**Exercise data**:
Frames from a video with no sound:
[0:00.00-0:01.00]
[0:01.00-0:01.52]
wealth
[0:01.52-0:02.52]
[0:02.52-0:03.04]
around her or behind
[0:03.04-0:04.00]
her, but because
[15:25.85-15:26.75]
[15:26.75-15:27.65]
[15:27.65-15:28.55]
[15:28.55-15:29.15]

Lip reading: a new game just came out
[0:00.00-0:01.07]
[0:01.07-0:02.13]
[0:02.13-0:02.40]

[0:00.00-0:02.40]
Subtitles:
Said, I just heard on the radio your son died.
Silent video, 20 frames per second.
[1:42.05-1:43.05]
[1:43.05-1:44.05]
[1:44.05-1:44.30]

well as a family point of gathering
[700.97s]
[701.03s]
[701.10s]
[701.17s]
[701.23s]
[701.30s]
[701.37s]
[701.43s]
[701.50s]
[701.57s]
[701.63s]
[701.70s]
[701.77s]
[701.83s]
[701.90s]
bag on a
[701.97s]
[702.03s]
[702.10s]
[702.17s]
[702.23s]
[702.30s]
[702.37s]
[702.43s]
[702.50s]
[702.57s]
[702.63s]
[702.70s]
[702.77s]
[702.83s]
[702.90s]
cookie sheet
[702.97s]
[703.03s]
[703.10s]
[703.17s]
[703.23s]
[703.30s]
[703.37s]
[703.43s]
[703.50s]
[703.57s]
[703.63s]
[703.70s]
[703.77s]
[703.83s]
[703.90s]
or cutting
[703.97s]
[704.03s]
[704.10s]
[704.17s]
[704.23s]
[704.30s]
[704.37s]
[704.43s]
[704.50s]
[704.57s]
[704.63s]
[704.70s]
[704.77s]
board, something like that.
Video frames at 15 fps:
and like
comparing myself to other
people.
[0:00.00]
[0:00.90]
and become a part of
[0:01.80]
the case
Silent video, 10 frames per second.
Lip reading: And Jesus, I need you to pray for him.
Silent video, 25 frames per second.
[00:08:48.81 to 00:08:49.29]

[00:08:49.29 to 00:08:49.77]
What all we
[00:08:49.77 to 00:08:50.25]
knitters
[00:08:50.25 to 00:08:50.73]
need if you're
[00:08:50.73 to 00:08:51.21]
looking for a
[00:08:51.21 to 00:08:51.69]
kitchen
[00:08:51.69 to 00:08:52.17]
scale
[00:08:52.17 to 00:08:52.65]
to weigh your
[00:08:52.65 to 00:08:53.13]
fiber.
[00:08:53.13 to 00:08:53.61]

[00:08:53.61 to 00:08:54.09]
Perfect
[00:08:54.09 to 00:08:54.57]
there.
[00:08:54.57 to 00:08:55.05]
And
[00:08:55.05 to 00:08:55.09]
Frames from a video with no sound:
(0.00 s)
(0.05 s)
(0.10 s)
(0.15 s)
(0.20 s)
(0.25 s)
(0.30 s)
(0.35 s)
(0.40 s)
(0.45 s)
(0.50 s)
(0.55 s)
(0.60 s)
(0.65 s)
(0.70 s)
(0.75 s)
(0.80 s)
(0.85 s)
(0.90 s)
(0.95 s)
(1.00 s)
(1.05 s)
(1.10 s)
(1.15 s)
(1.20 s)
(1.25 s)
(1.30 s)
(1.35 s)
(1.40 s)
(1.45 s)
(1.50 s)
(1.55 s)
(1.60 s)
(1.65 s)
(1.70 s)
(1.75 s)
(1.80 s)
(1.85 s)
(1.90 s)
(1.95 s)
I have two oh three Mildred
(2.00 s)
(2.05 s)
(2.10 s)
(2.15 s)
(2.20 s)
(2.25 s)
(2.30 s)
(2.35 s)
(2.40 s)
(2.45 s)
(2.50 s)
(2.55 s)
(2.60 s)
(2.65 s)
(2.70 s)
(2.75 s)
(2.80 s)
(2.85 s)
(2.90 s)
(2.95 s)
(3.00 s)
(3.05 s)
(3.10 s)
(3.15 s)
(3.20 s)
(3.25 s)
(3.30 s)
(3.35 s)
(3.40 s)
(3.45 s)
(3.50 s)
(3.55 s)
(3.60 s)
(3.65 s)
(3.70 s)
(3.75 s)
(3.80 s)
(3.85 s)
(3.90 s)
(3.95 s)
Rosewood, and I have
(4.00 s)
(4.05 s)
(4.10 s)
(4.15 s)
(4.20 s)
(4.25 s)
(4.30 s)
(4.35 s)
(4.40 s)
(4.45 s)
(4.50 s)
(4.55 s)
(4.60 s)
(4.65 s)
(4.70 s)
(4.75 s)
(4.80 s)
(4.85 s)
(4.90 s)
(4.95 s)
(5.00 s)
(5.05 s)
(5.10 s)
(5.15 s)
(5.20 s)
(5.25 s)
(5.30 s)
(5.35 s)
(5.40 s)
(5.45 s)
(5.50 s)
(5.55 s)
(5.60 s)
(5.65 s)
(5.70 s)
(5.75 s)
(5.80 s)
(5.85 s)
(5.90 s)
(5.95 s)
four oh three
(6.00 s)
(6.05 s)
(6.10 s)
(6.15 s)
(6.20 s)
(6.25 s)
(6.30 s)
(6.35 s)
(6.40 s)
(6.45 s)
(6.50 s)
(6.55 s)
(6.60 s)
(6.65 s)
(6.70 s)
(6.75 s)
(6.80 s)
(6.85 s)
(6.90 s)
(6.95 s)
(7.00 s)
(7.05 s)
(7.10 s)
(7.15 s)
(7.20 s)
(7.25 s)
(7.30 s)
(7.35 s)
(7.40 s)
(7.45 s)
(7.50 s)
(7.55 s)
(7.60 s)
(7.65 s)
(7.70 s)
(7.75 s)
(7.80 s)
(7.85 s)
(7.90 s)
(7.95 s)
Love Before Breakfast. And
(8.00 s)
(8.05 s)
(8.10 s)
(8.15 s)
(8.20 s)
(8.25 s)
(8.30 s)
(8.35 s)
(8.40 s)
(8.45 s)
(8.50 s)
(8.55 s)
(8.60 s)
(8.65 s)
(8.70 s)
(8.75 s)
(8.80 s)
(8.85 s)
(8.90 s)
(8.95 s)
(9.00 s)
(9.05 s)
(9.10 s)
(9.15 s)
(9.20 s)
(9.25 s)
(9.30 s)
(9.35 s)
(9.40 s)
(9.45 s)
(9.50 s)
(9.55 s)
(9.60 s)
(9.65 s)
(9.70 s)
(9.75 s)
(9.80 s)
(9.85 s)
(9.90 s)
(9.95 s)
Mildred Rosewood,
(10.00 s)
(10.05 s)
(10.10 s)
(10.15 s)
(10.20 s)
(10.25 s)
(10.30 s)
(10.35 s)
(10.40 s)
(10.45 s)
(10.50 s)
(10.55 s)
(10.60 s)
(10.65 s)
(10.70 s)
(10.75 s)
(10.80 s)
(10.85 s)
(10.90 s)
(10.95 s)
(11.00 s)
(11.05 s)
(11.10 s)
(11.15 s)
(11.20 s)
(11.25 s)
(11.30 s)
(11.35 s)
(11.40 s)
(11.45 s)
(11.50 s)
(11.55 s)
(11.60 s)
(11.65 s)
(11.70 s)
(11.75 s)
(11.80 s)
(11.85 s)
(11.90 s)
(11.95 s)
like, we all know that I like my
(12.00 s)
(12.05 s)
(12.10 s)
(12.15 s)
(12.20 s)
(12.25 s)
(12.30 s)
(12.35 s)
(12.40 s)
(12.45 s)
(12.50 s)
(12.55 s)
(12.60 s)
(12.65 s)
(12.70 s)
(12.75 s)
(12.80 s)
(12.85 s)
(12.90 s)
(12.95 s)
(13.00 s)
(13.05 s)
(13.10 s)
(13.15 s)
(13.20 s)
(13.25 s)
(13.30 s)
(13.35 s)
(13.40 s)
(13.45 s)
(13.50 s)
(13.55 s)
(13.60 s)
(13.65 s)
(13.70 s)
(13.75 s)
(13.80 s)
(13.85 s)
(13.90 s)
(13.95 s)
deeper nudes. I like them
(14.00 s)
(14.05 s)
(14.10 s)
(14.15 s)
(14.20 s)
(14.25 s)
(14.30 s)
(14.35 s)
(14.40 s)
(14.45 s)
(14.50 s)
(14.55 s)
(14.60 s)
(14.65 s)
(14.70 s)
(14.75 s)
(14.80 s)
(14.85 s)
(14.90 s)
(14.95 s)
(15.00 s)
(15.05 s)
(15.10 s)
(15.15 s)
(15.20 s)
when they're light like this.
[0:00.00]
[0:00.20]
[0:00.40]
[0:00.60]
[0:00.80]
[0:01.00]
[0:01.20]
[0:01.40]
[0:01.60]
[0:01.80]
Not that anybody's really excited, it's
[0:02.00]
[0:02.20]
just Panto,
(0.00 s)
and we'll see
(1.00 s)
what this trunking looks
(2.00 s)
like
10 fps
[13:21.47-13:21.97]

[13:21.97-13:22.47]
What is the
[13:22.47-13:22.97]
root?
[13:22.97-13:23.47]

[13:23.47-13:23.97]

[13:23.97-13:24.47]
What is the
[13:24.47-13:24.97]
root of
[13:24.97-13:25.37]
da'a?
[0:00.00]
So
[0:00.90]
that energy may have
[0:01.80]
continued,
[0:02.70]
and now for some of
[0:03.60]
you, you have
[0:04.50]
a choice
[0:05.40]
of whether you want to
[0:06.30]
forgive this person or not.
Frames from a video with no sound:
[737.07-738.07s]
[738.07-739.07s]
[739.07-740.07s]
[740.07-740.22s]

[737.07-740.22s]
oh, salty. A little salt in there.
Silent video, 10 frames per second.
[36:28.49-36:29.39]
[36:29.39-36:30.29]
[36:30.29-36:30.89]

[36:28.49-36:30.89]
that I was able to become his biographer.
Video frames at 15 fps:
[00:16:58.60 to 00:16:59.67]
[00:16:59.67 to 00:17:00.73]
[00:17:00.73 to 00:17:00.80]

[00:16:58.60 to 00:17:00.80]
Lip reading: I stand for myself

**Activity**:
Return, from the data, each line where the string "reading" occurs.

**Solution**:
Lip reading: a new game just came out
Lip reading: And Jesus, I need you to pray for him.
Lip reading: I stand for myself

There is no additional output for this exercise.